▶ [Goal of the exercise] Would you write out every record that follows exactly, with the pictures left out?

━━ Given records

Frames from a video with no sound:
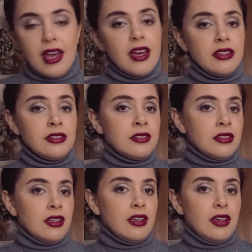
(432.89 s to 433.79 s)
and
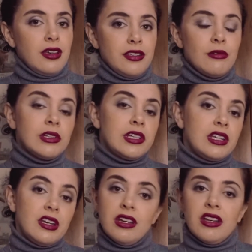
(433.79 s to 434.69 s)
you will
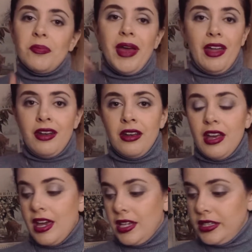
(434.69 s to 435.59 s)
need a
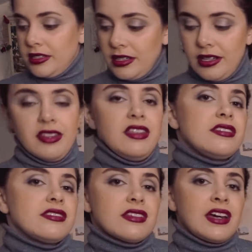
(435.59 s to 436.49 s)
pen and
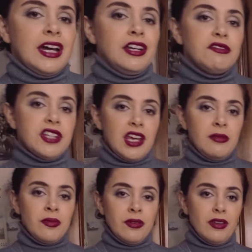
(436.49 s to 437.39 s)
this kind of
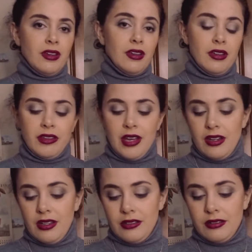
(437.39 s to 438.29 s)
tape
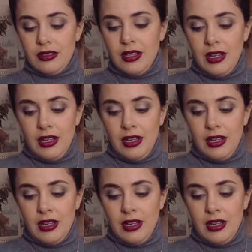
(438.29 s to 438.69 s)
that is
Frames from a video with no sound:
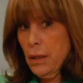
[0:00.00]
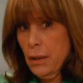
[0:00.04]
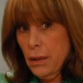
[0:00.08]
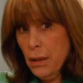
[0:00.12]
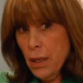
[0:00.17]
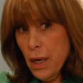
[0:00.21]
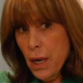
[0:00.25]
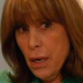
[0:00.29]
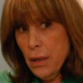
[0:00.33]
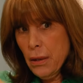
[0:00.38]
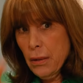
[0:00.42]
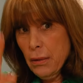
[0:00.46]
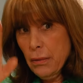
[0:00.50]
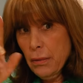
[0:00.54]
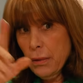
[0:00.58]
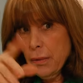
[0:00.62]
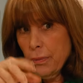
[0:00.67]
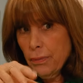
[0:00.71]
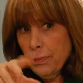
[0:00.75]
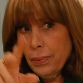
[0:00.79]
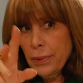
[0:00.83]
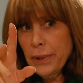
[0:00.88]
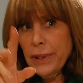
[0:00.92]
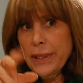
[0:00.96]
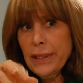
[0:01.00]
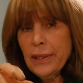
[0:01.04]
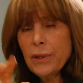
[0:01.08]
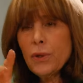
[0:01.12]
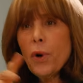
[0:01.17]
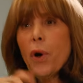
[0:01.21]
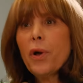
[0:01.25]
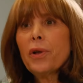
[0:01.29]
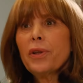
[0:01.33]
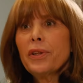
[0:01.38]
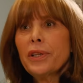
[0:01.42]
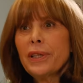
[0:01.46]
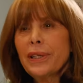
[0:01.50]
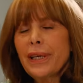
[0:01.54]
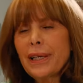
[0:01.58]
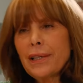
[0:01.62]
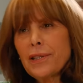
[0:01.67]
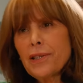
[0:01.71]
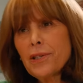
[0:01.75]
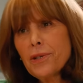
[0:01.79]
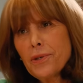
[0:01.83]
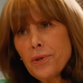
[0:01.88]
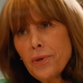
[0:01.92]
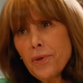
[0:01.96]
Now, please call on the
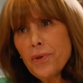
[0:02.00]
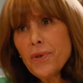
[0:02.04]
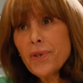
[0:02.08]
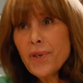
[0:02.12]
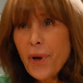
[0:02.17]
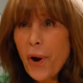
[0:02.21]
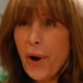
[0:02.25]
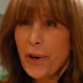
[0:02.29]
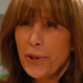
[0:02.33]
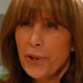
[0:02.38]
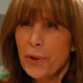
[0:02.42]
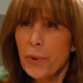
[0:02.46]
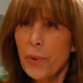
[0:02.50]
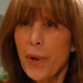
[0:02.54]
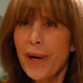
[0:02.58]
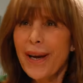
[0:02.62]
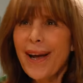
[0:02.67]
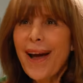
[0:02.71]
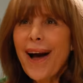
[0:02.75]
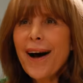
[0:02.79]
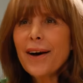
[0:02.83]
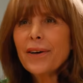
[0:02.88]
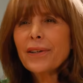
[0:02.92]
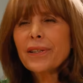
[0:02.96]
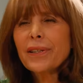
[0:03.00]
next student on your way out.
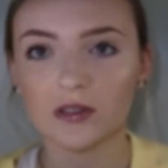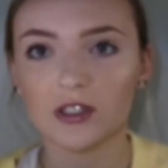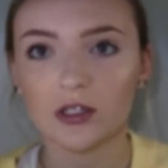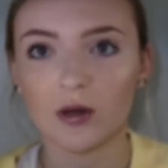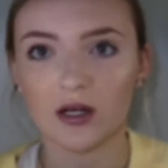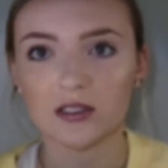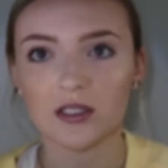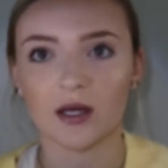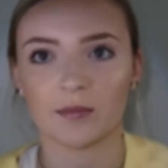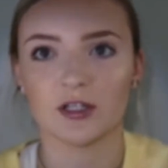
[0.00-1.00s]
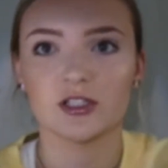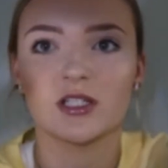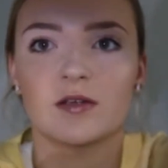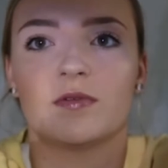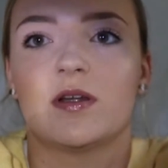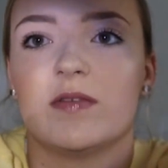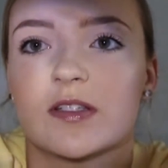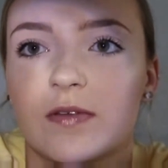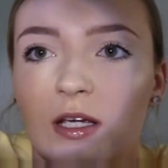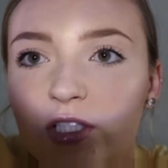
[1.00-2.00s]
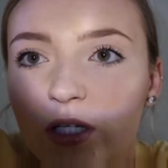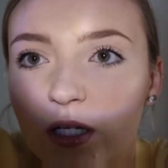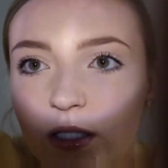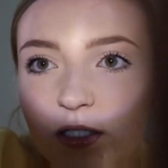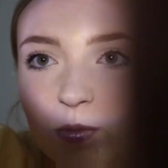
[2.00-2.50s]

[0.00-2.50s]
You know, honestly, I might just get rid of this flashlight at this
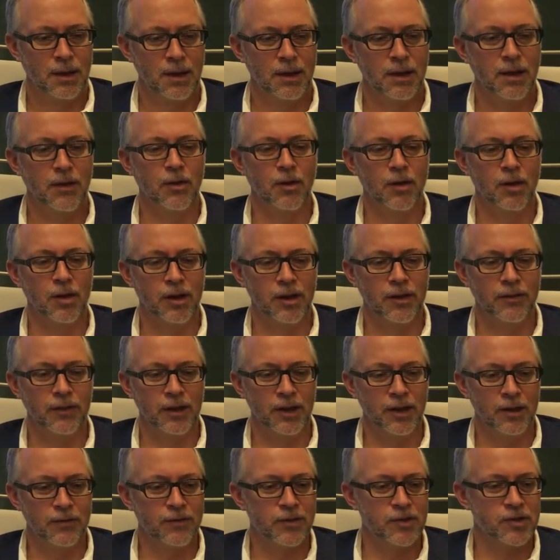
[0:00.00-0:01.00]
Another look at
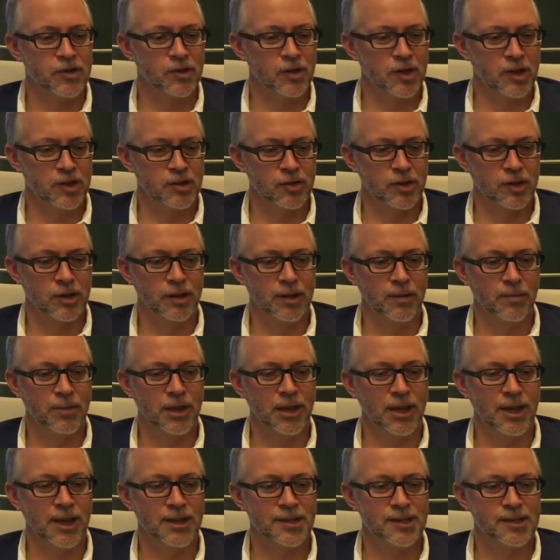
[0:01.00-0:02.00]
the infrastructure in the
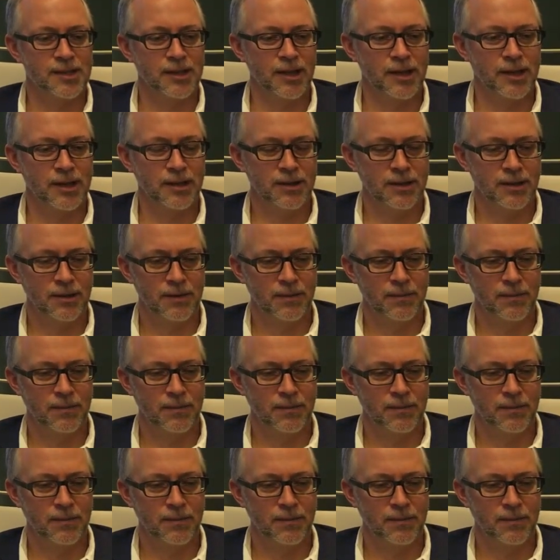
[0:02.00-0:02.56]
plant site.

━━━━

▶ [Response]
Frames from a video with no sound:
(432.89 s to 433.79 s)
and
(433.79 s to 434.69 s)
you will
(434.69 s to 435.59 s)
need a
(435.59 s to 436.49 s)
pen and
(436.49 s to 437.39 s)
this kind of
(437.39 s to 438.29 s)
tape
(438.29 s to 438.69 s)
that is
Frames from a video with no sound:
[0:00.00]
[0:00.04]
[0:00.08]
[0:00.12]
[0:00.17]
[0:00.21]
[0:00.25]
[0:00.29]
[0:00.33]
[0:00.38]
[0:00.42]
[0:00.46]
[0:00.50]
[0:00.54]
[0:00.58]
[0:00.62]
[0:00.67]
[0:00.71]
[0:00.75]
[0:00.79]
[0:00.83]
[0:00.88]
[0:00.92]
[0:00.96]
[0:01.00]
[0:01.04]
[0:01.08]
[0:01.12]
[0:01.17]
[0:01.21]
[0:01.25]
[0:01.29]
[0:01.33]
[0:01.38]
[0:01.42]
[0:01.46]
[0:01.50]
[0:01.54]
[0:01.58]
[0:01.62]
[0:01.67]
[0:01.71]
[0:01.75]
[0:01.79]
[0:01.83]
[0:01.88]
[0:01.92]
[0:01.96]
Now, please call on the
[0:02.00]
[0:02.04]
[0:02.08]
[0:02.12]
[0:02.17]
[0:02.21]
[0:02.25]
[0:02.29]
[0:02.33]
[0:02.38]
[0:02.42]
[0:02.46]
[0:02.50]
[0:02.54]
[0:02.58]
[0:02.62]
[0:02.67]
[0:02.71]
[0:02.75]
[0:02.79]
[0:02.83]
[0:02.88]
[0:02.92]
[0:02.96]
[0:03.00]
next student on your way out.
[0.00-1.00s]
[1.00-2.00s]
[2.00-2.50s]

[0.00-2.50s]
You know, honestly, I might just get rid of this flashlight at this
[0:00.00-0:01.00]
Another look at
[0:01.00-0:02.00]
the infrastructure in the
[0:02.00-0:02.56]
plant site.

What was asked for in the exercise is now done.